In Ohio, Self-Deleting Text Apps in Government Are Off Limits

At the risk of paying for data recovery efforts out of pocket, public officials in the state should keep away from covert texting applications.

by Randy Ludlow, The Columbus Dispatch / July 23, 2018

(TNS) — Government officials using emails and text messages to handle public business in Ohio had best avoid apps and software that instantly or automatically delete their digital communications.

Under state law, no public records can be destroyed unless authorized by a public office's records retention schedule that specifies how long records must be kept before they are destroyed.

And, if electronic messages are illegally deleted, the Ohio Supreme Court ruled a decade ago that government officials must pay the costs of attempting to recover them and, if successful, turn them over for inspection.
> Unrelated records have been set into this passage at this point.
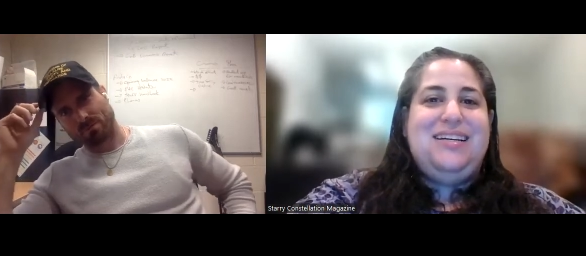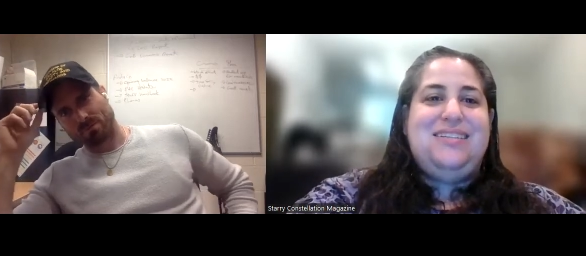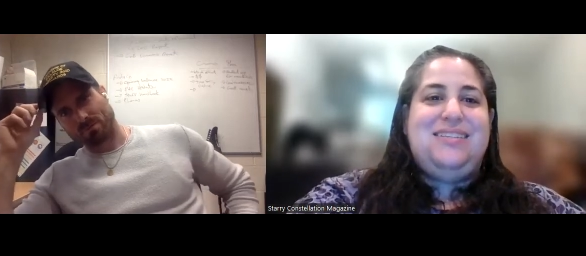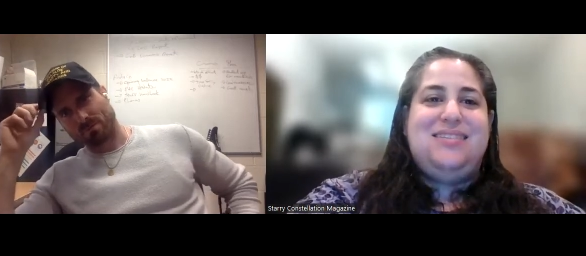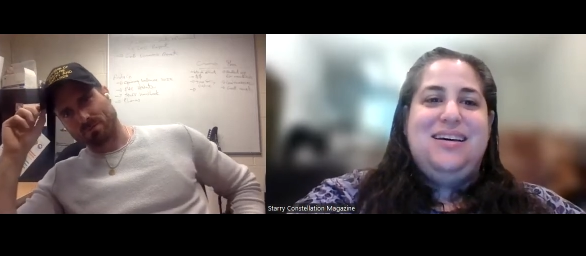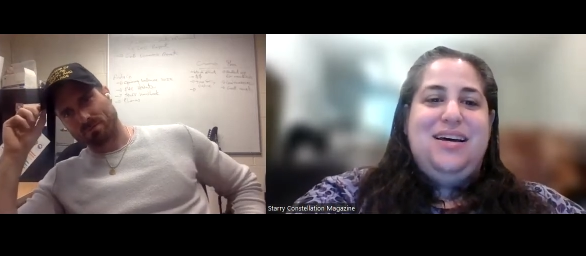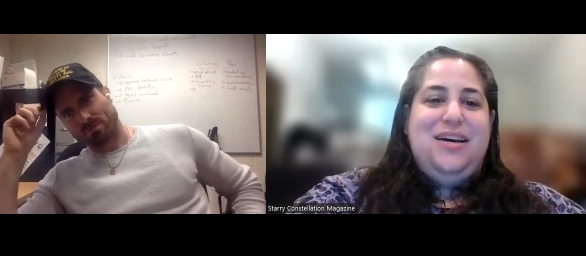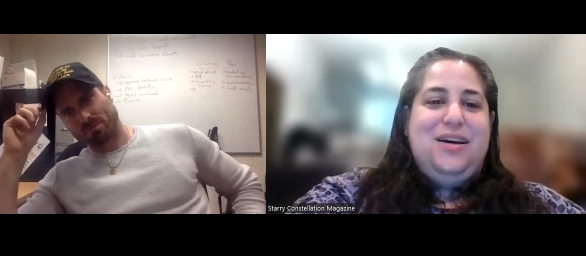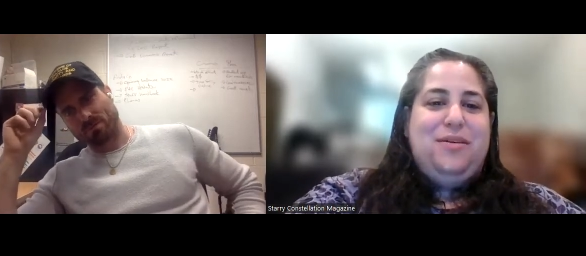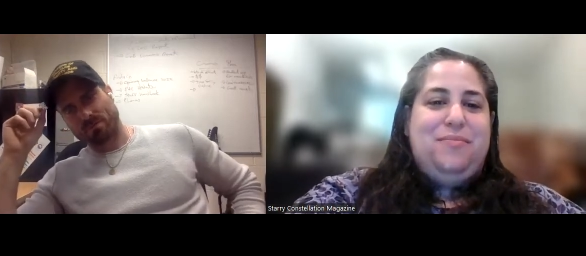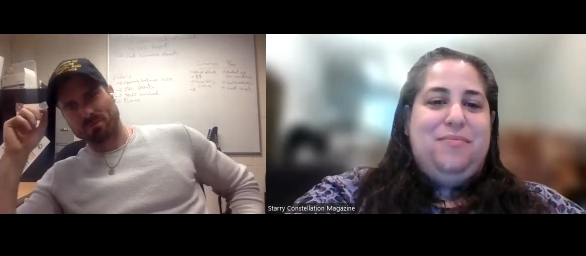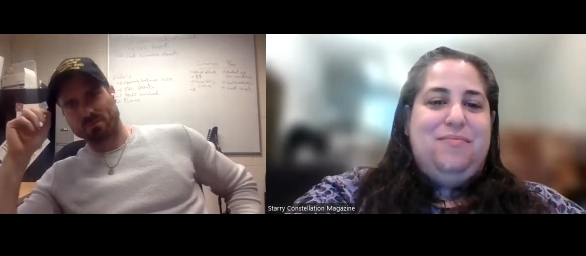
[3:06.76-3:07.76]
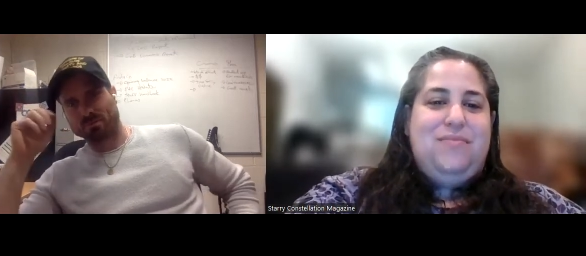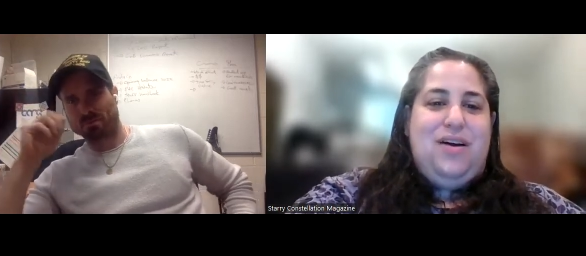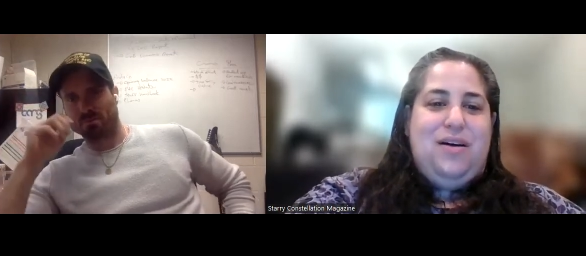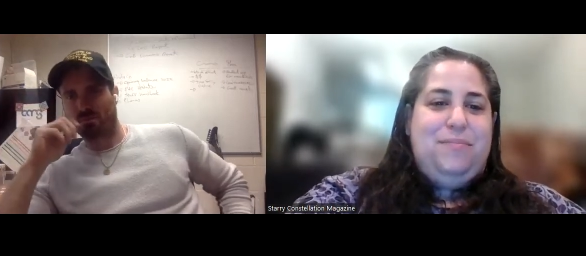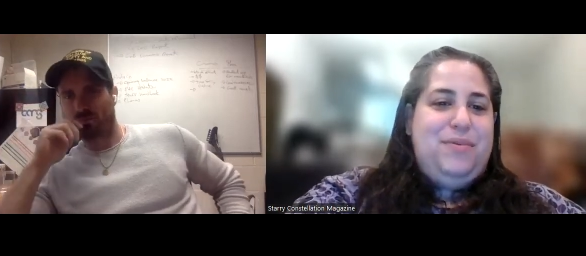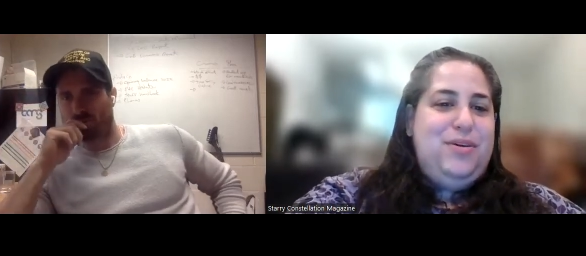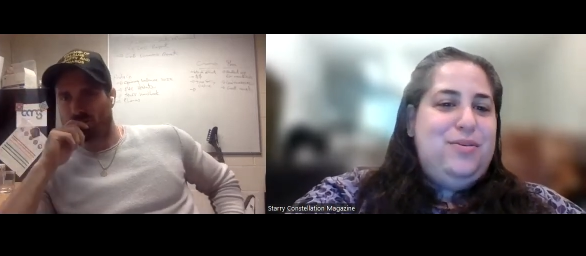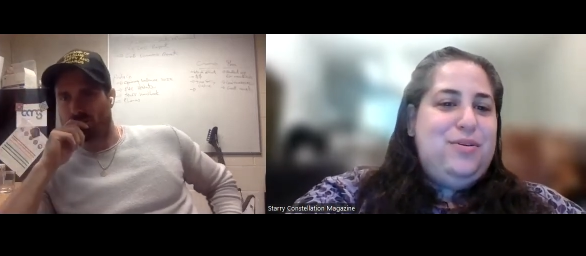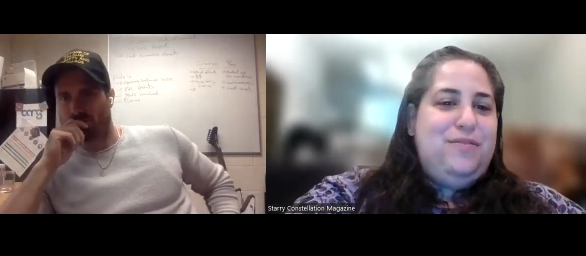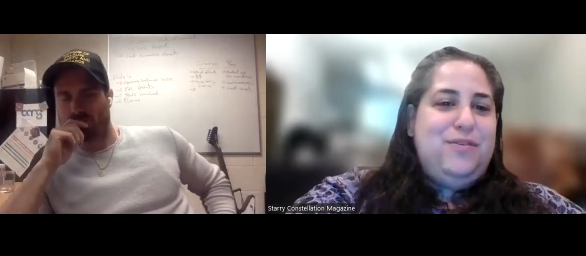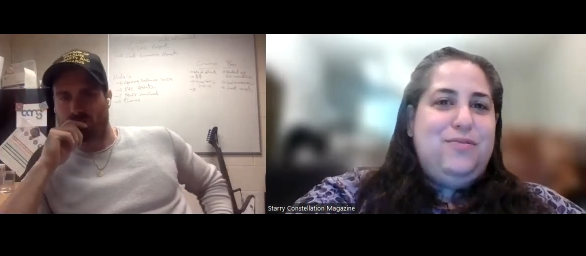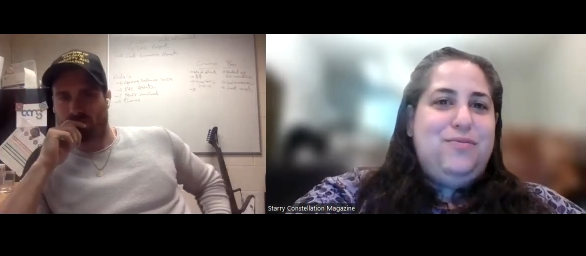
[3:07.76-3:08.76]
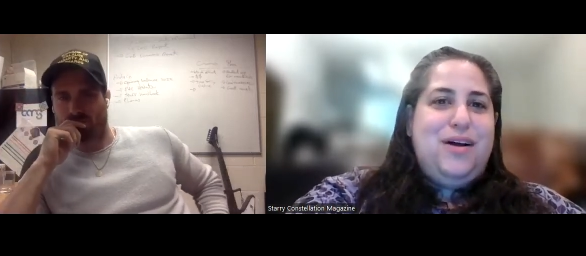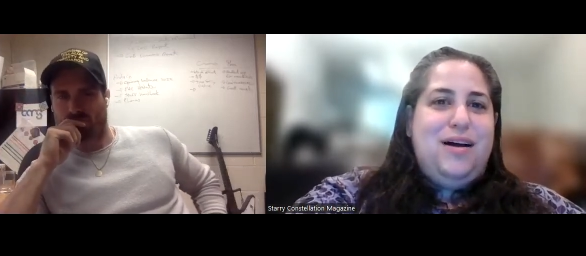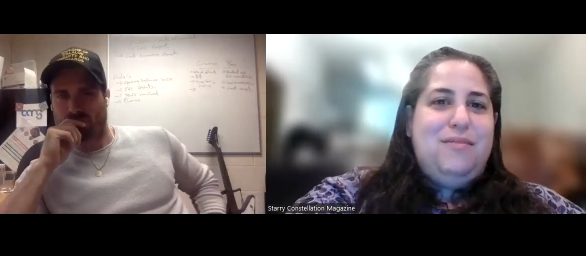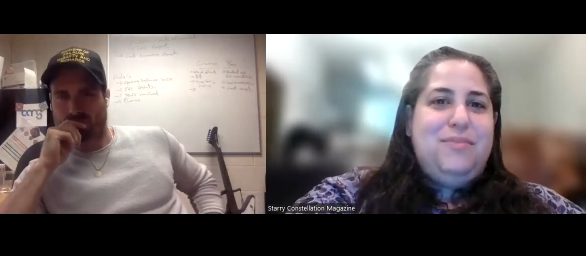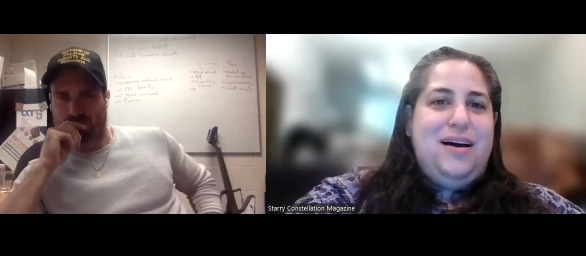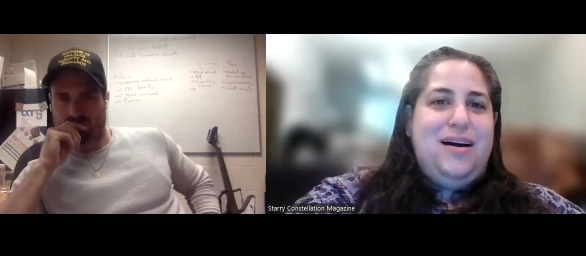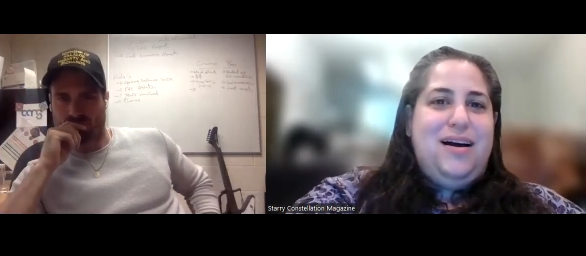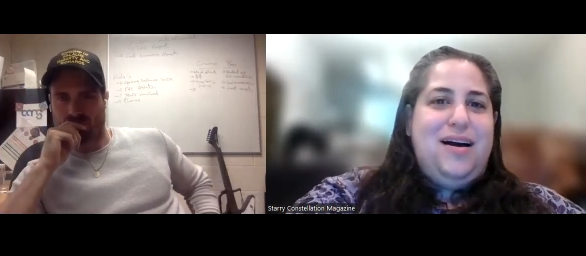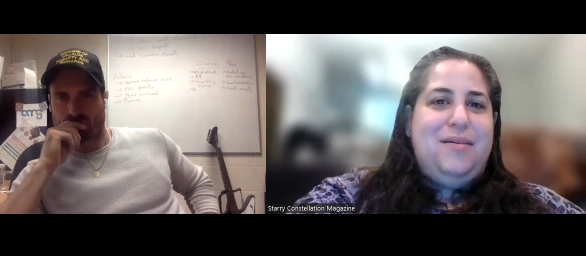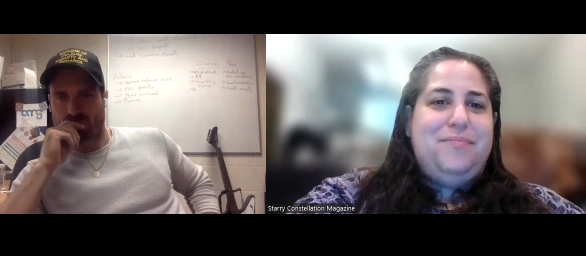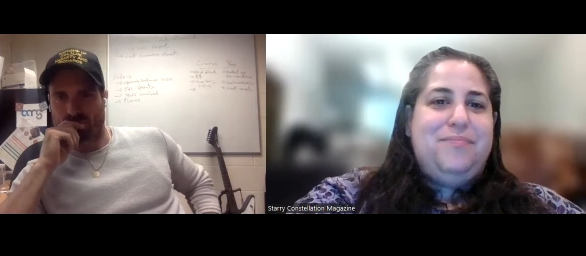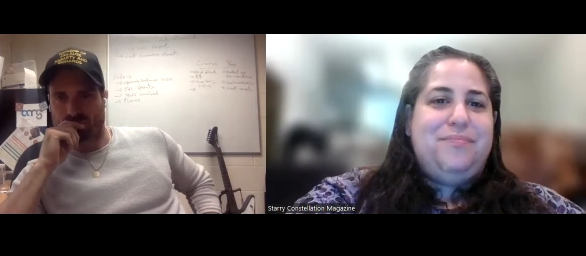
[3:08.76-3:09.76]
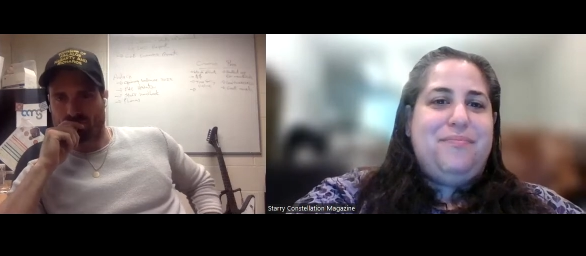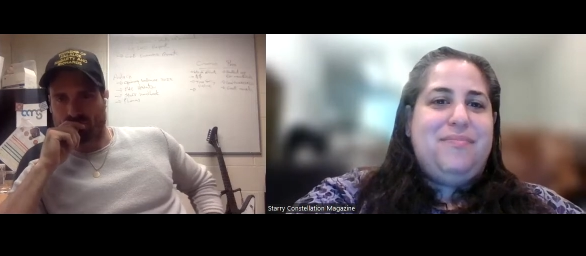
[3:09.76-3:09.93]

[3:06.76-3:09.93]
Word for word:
Speaker 1: It's a beautiful rom com.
A public official's use of an app that automatically destroys a digital or electronic public record would violate state law, said Dennis Hetzel, executive director of the Ohio News Media Association.

"It is clear under Ohio law, as it should be, that the nature of the content of the communications, not the device or server used, should determine if it is a public record. That includes emails and text messages. There are many easy, best practices that public officials can and should follow to make sure these records are preserved," said Hetzel, also president of the Ohio Coalition for Open Government.

"Any person who has spent more than 30 seconds in the world of politics knows exactly what will happen if personal devices become exempt from open-records laws. That is what will be used for any and all important communications about government business, and there will be fewer records — and fewer meaningful public meetings — with a resulting loss in transparency and accountability.

"There are plenty of ways already for public officials to have preliminary dialogue and discussion outside the public eye. And that's perfectly appropriate in many situations. So let's not weaponize digital secrecy," Hetzel said.

If a public official uses a personal cellphone for government business, those communications are public record and must be preserved. Those of a personal nature are not public and are protected from release.

©2018 The Columbus Dispatch (Columbus, Ohio) Distributed by Tribune Content Agency, LLC.